No entanto, a FORMAERS afirma que o autor do caso não comunicou os problemas de saúde à empresa, no dia que voltou ao trabalho. Em março de 2019, o reclamante pediu para trocar de cargo, mas não apresentou nenhum documento que comprove a mudança.

“Diante do laudo apresentada pela perita, ficou evidente de que os equipamentos de proteção individuais fornecidos ao reclamante não foram suficientes para neutralizar o contato com agrotóxicos, pois não foram dadas vestimentas impermeáveis, que seriam as ideais paras as atividades realizadas pelo empregado”, afirma trecho do texto.
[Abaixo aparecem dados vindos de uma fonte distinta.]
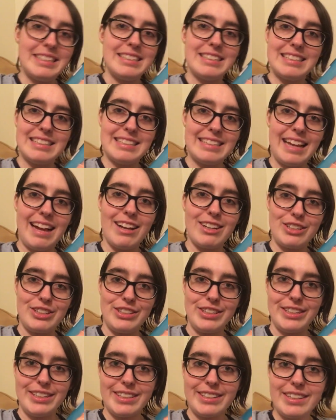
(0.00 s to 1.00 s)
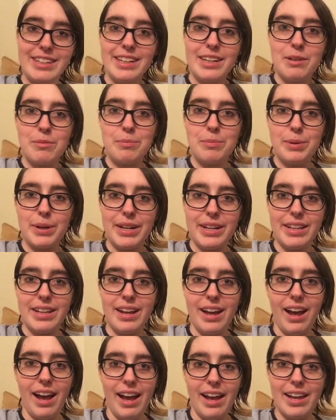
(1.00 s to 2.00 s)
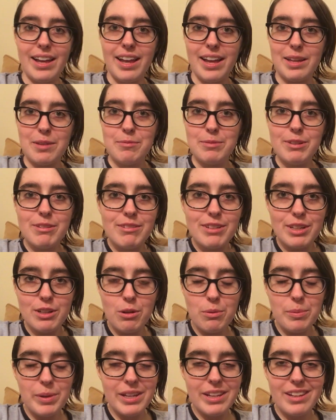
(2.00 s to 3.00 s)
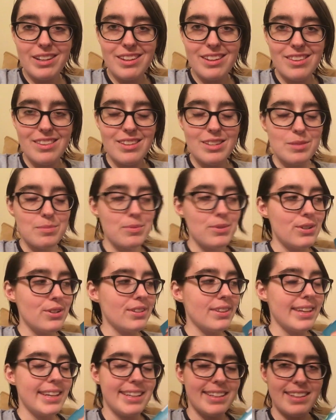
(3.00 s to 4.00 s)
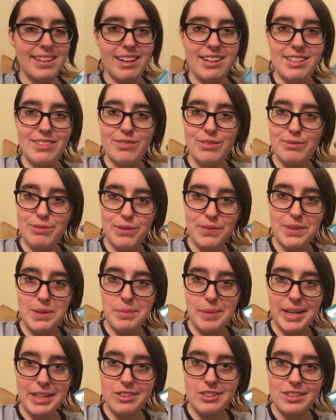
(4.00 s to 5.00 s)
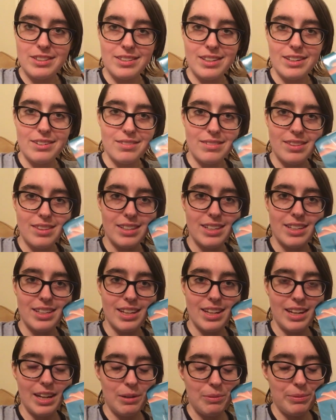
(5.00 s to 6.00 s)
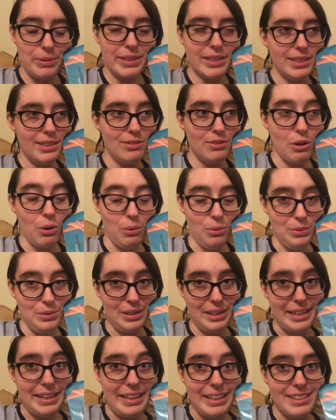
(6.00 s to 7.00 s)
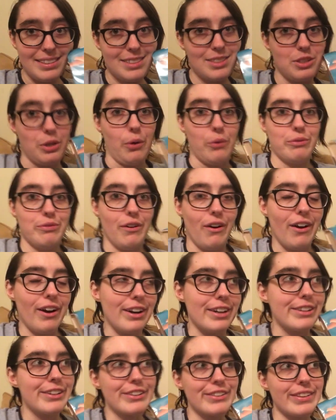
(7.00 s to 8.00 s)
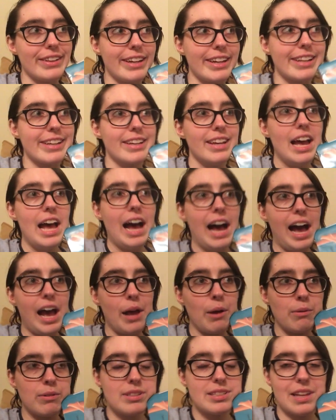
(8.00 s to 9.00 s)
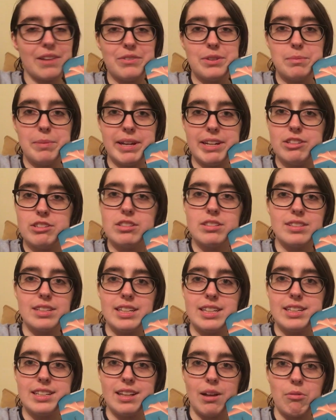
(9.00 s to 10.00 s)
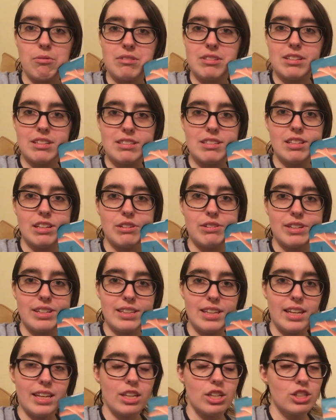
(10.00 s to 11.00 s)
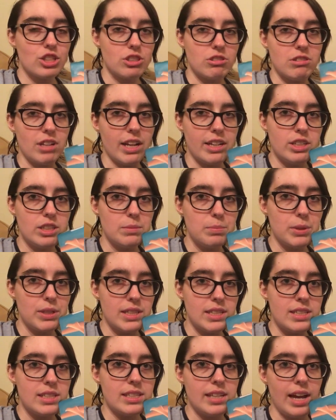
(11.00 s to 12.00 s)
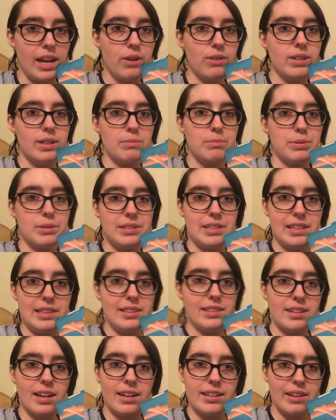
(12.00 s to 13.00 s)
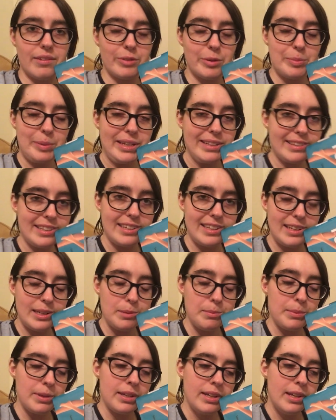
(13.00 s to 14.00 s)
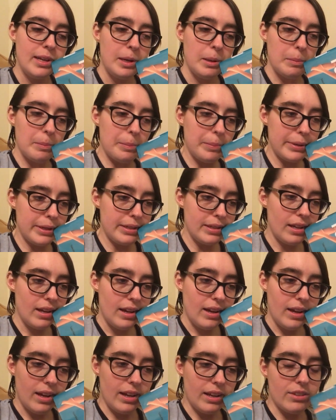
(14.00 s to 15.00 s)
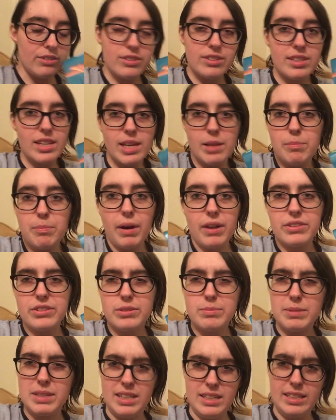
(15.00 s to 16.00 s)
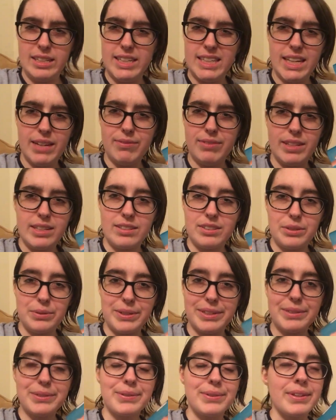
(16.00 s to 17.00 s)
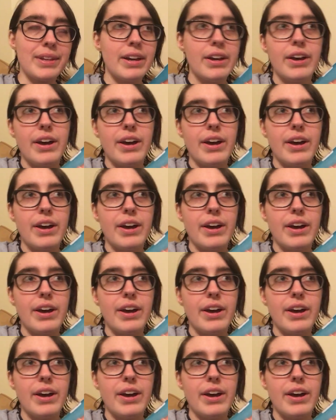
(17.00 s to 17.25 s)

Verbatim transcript: This is not good. But I, I'm a little bit into this book, like not even 50 pages, I don't think, and I really don't like it so far. Like, I was seven pages in and I was considering, like, should I just put this down and pretend that I never picked it up? But it just, it bothers me to DNF things, so I don't.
Veja a sentença na íntegra.

Dessa forma, foi reconhecida a rescisão indireta, que ocorre quando o empregador, por cometer atos incompatíveis com a manutenção do contrato de trabalho, dá motivos para sua rescisão por iniciativa do empregado.

No caso, o juiz do Trabalho, da Justiça do Trabalho de Formosa, entendeu que a empresa não possibilitou um ambiente de trabalho seguro ao trabalhador. Assim, a empresa deverá pagar R$ 50 mil a título de indenização por dano moral.

Além disso, também foi determinado o pagamento de pensão mensal de 100% do salário total do empregado na época (R$ 1.230,40), que deve durar desde a data do afastamento previdenciário até 34 depois. Esse valor está vinculado aos reajustes dos trabalhadores da mesma categoria profissional trabalhador.

O Hoje entrou em contato com FORMAER Comércio e Serviços LTDA, mas, até a publicação desta matéria, não obteve resposta. O espaço para posicionamento continua aberto.